Below are records to repeat exactly; copy them without the pictures.

Stored items:
===============
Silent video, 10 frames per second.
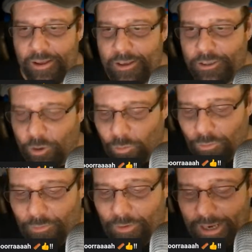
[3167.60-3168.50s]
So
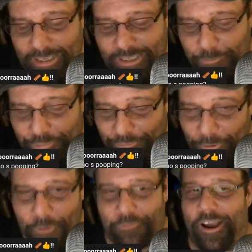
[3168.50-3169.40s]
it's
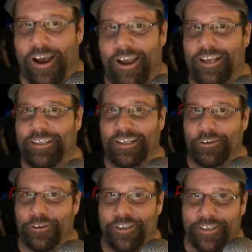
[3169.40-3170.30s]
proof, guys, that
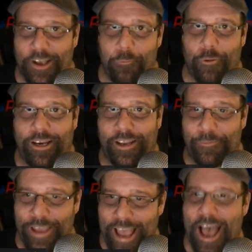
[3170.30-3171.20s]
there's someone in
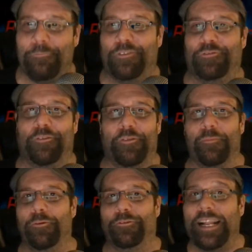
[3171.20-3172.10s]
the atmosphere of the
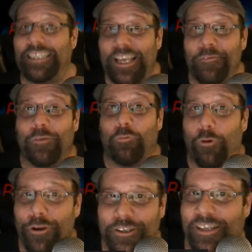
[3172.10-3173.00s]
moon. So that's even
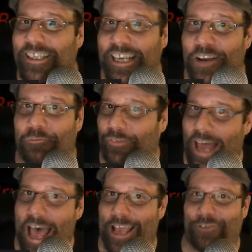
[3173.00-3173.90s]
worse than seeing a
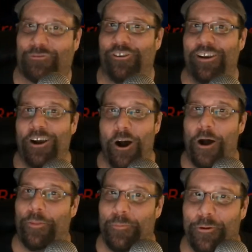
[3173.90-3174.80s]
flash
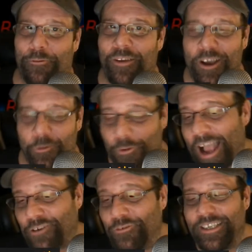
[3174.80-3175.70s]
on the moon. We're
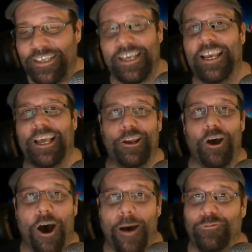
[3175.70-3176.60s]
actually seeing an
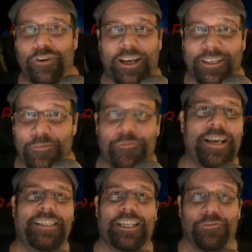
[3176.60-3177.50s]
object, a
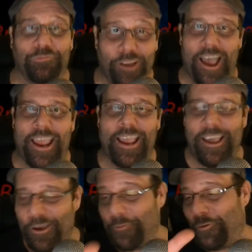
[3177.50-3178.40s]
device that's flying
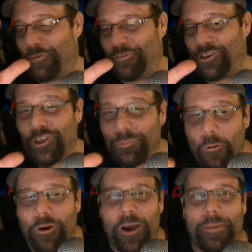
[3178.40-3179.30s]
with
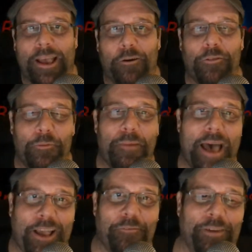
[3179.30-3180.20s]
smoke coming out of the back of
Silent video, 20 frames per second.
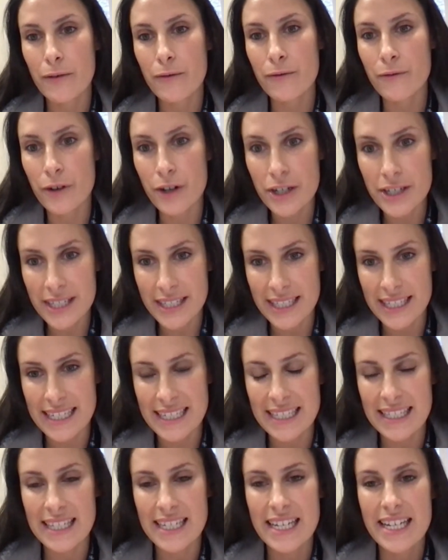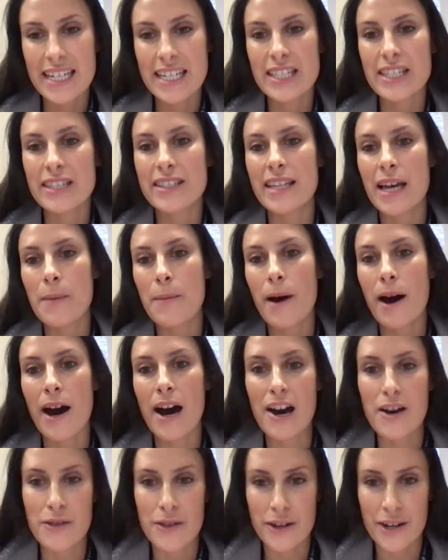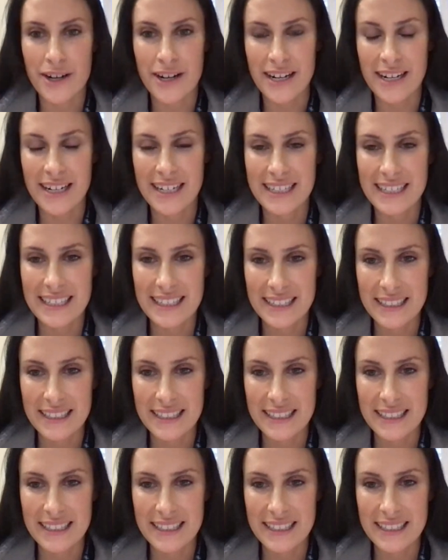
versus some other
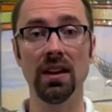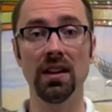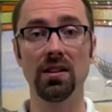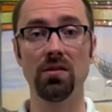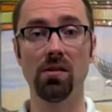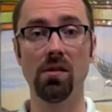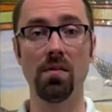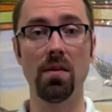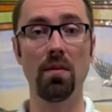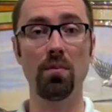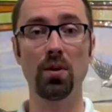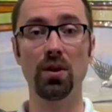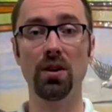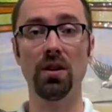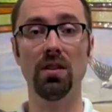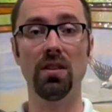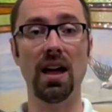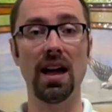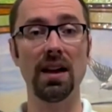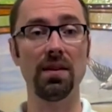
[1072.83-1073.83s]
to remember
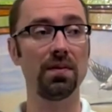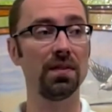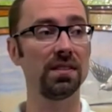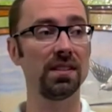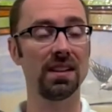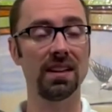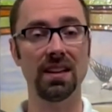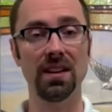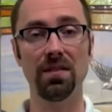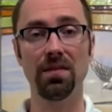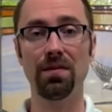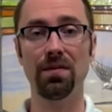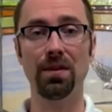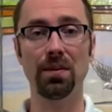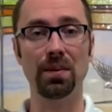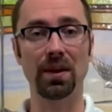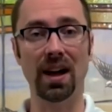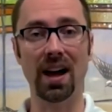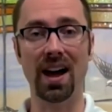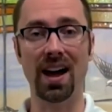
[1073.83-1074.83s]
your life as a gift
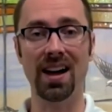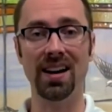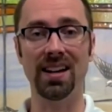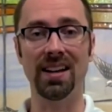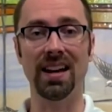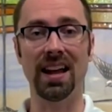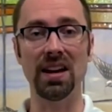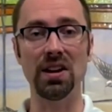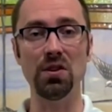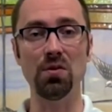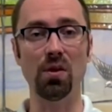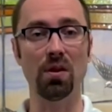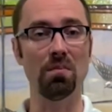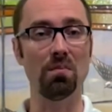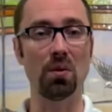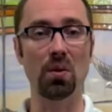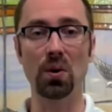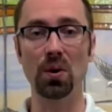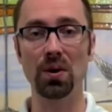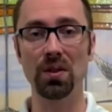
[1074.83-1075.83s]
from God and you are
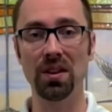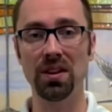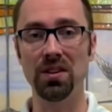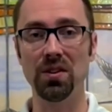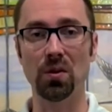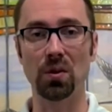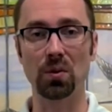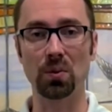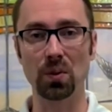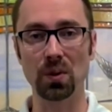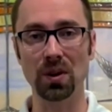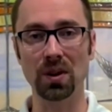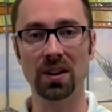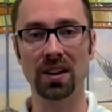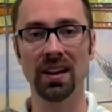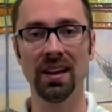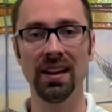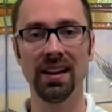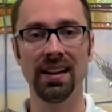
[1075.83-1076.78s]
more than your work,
===============
## WRITTEN RESPONSE
Silent video, 10 frames per second.
[3167.60-3168.50s]
So
[3168.50-3169.40s]
it's
[3169.40-3170.30s]
proof, guys, that
[3170.30-3171.20s]
there's someone in
[3171.20-3172.10s]
the atmosphere of the
[3172.10-3173.00s]
moon. So that's even
[3173.00-3173.90s]
worse than seeing a
[3173.90-3174.80s]
flash
[3174.80-3175.70s]
on the moon. We're
[3175.70-3176.60s]
actually seeing an
[3176.60-3177.50s]
object, a
[3177.50-3178.40s]
device that's flying
[3178.40-3179.30s]
with
[3179.30-3180.20s]
smoke coming out of the back of
Silent video, 20 frames per second.
versus some other
[1072.83-1073.83s]
to remember
[1073.83-1074.83s]
your life as a gift
[1074.83-1075.83s]
from God and you are
[1075.83-1076.78s]
more than your work,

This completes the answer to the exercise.